In our study, gender, time, and the growth parameters (weight, weight SDS, length, and head circumference) showed significant inverse associations with the decline of mcSOS. Only time, weight, and length remained highly significant after multivariable analysis. These results were consistent with Tansug et al. who reported a significant correlation between weight, length, and SOS, and Ritschl et al. who showed a negative correlation between weight, length, and SOS [15, 16]. Roggero et al. showed that GA and birth weight, but not birth length, were correlated with SOS [17], However, we did not find a significant association. In our study, both univariable and multivariable analysis showed that length, length SDS, head circumference, and head circumference SDS were significantly associated with mcBTT. Previous studies found a correlation between length and BTT [7, 15, 19]. Moreover, earlier was reported a significant correlation with both bone parameters and postnatal age [3, 4, 8, 14]. In our sample, postnatal growth in length and head circumference was correlated with mcBTT which we would have expected due to the maturity of the infant. Whether differences in gender play a role in bone development is not fully clarified because of contradictory findings in the literature. The negative association found in our study between the male gender and mcSOS might be in line with Zadik et al. demonstrating that bone mass during puberty in healthy girls increases more than in boys [30].

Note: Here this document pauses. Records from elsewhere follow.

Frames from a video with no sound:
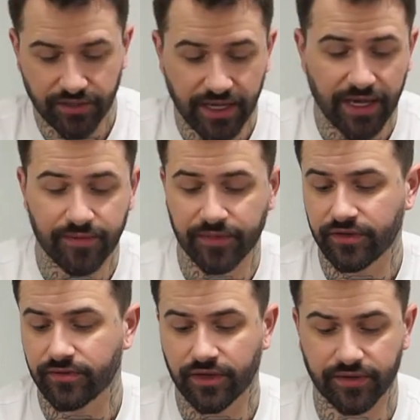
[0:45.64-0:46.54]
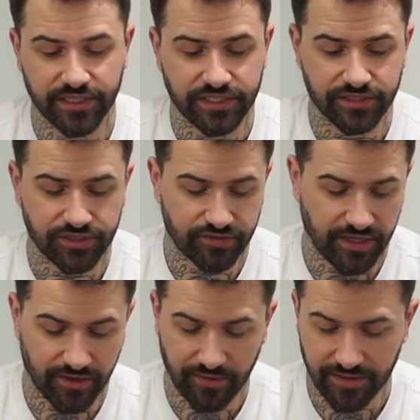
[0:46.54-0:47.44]
yeah, I mean, you'll notice
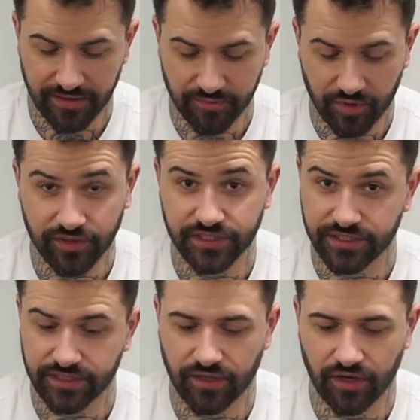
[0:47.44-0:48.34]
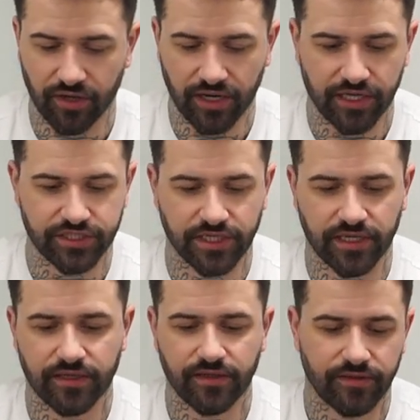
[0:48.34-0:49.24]
straight away that the box is a lot
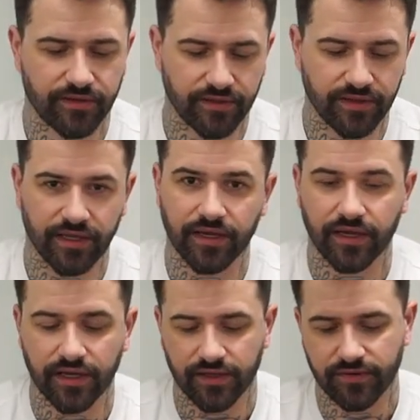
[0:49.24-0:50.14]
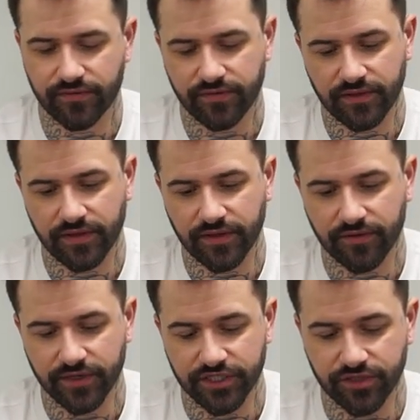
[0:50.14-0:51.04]
larger than the, uh, than the
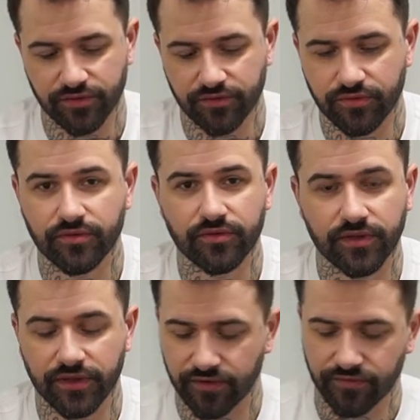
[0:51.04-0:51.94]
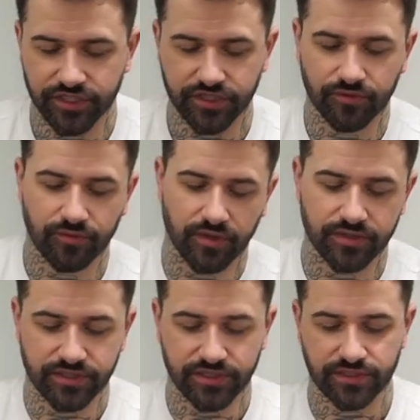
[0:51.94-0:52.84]
original the original
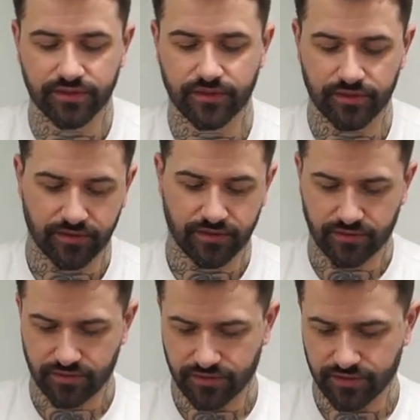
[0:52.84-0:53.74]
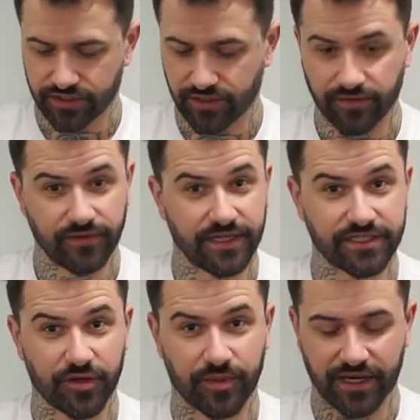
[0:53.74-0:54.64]
ones. So
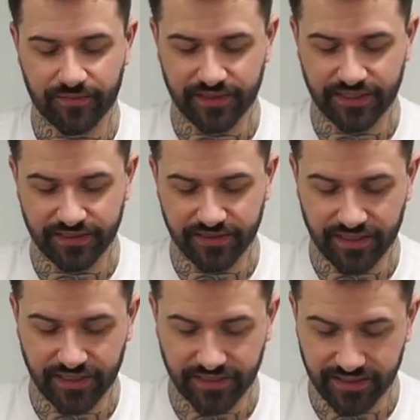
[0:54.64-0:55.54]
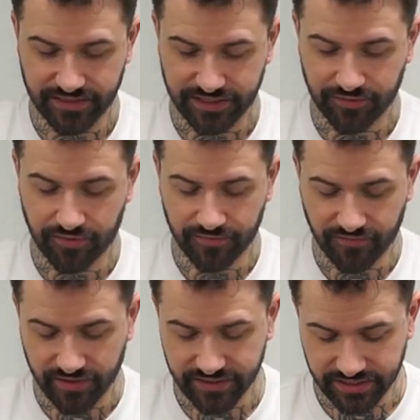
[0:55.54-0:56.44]
let's open up and, uh, and see what we've
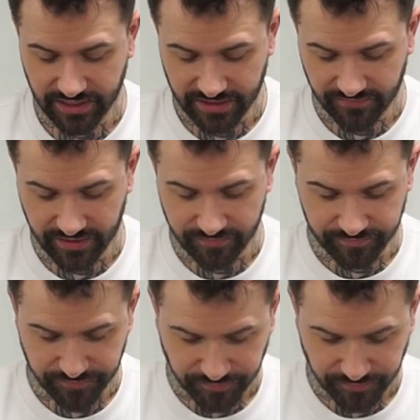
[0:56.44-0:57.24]
got inside of it.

Furthermore, we have to take into account that acknowledged risk factors and preterm-related comorbidities negatively effects bone development. More days of mechanical ventilation and administration of postnatal steroids, diuretics, and TPN reduce bone mineral content and are inversely correlated to bone development [3, 5, 7, 10]. In contrast, we pooled the TPN days together with the days of TPN mixed with the administration of oral feeding which may have contributed to our positive association with mcSOS. Another important risk factor is NEC. Cakir et al. showed that NEC affects bone development due to increased bone resorption [12]. The incidence of NEC in our sample was 12.1%, and we assumed that it was too low to show an effect in the multivariable analysis.

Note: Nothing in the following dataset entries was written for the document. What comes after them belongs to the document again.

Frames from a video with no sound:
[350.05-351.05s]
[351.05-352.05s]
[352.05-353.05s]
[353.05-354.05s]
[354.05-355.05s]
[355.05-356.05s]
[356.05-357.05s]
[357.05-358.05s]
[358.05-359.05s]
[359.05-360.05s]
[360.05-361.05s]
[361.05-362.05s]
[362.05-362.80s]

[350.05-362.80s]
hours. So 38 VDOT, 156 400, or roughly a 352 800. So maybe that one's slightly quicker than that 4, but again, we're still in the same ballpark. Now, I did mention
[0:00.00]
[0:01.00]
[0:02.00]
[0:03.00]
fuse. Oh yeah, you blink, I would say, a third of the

This study has several limitations. First, QUS was used to evaluate bone development. Previous researchers used different devices and different skeletal sites which produced diverse bone reflection parameters. Second, the percentage of successfully performed scans dropped from 81.6% to 63.3%, due to lost to follow-up or measurement error. Measurement error was caused by non-cooperating behavior, when children reached the age of 12 and 24 months. These factors limit the generalizability of our results. On the other hand, mcSOS and mcBTT were measured both. To prevent measurement bias, the same research staff performed QUS. Third, we did not take postnatal mirco- and macronutrients in account. Since all infants were routinely checked on levels of phosphate, calcium, and alkaline phosphatase to prevent deficiencies. Finally, we did not include follow-up data such as nutritional status, supplementations, medications, physical activity and disease status, endocrine status, and exposure to the environment in our analyses. However, we realize that especially postnatal nutrition in relation to comorbidity does not meet the optimal mineralization rate of the developing preterm bone. It is important to explore if we could optimize bone development by making adaptions in feeding and/or supplementations with calcium and phosphate.

Conclusion

Bone development measured by mcSOS and mcBTT decreased during hospitalization, mcSOS declined further, while the mcBTT reached a plateau up to 24 months. In both mcSOS and mcBTT, the growth parameters were significant factors. QUS could be a useful tool in a clinical setting to detect early signs of MBD. Future studies, including the accuracy and reproducibility of different devices and a longer follow-up, are necessary to evaluate changes in QUS parameters SOS and BTT; and to evaluate if factors as feeding characteristics, other environmental factors and genes influence bone development in the long term.